Sixteenth Sunday after Pentecost

Texts for This Week

Prayer

O merciful Lord, grant to your faithful people pardon and peace, that we may be cleansed from all our sins and serve you with a quiet mind; through Jesus Christ our Lord, who lives and reigns with you and the Holy Spirit, one God, now and for ever.

Lord, whose love in humble service

Albert Bayly’s orientation towards the social mission of the Church — which stands behind this hymn — was formed by his adult experience of the Great Depression. He penned these words in the early 1960s in response to a search by the Hymn Society of America for new hymns on social welfare, and it thence became a modest hit (as modern hymns go) in the hymnals of the 70s and 80s.

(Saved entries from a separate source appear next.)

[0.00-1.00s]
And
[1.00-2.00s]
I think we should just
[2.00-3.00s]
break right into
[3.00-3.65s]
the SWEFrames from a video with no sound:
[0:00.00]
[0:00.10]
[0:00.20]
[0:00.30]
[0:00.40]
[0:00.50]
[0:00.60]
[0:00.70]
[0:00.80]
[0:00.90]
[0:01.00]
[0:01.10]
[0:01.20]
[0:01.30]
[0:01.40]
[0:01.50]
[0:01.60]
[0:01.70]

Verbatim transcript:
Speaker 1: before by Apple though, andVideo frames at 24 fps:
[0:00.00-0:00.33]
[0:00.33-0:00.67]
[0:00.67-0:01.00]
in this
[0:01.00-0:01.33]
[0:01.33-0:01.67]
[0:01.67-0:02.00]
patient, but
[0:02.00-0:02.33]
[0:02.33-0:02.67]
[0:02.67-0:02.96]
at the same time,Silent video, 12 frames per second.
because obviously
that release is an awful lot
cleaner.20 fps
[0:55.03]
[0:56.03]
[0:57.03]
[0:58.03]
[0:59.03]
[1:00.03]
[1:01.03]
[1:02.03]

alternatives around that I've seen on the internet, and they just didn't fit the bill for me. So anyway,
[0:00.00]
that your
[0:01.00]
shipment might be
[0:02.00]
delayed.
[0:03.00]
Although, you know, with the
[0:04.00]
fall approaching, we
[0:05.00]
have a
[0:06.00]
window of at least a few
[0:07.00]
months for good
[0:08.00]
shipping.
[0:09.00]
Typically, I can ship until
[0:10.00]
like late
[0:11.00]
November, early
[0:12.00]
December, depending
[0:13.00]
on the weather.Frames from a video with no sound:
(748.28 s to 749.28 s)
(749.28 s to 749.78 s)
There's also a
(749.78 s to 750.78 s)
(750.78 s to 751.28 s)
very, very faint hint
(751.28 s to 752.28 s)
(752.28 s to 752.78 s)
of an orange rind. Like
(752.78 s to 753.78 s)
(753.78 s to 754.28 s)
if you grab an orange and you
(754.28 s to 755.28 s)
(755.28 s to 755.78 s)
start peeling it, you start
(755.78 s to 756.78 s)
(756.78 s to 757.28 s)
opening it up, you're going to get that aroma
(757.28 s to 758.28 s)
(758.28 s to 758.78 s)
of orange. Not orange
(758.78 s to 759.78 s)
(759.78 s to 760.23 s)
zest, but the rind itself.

It is, by any measure, a robust hymn: Bayly takes us from the Cross — the redeeming pinnacle of God’s love expressed in the service of Christ — to worship, and offers the plea that our vision would be so shaped by worshipping the God who redeemed us in Christ that we would not end up — like the Rich Man avoiding Lazarus — with hearts closed to the needs of this world, but that we would, like Christ, be carried by the Spirit of God with power and compassion to love and care for our neighbors.

This “virtual choir edition” from St. John’s Episcopal Church in Boulder, CO may not be the highest production value recording of the hymn — and there are many from COVIDtide — but the intensity of the Welsh tune BLAENHAFREN is an excellent fit for the seriousness of the lyrics. Matching the heaviness of Bayly’s lyrics, we should be made feel the unresolved weight of Christ’s sacrifice for our sins, as well the brokenness of our world. The rumbling G-Minor harmonies of this tune underscore that perfectly, whereas the innocent BEACHSPRING (with which these words are more often paired) misses it almost entirely.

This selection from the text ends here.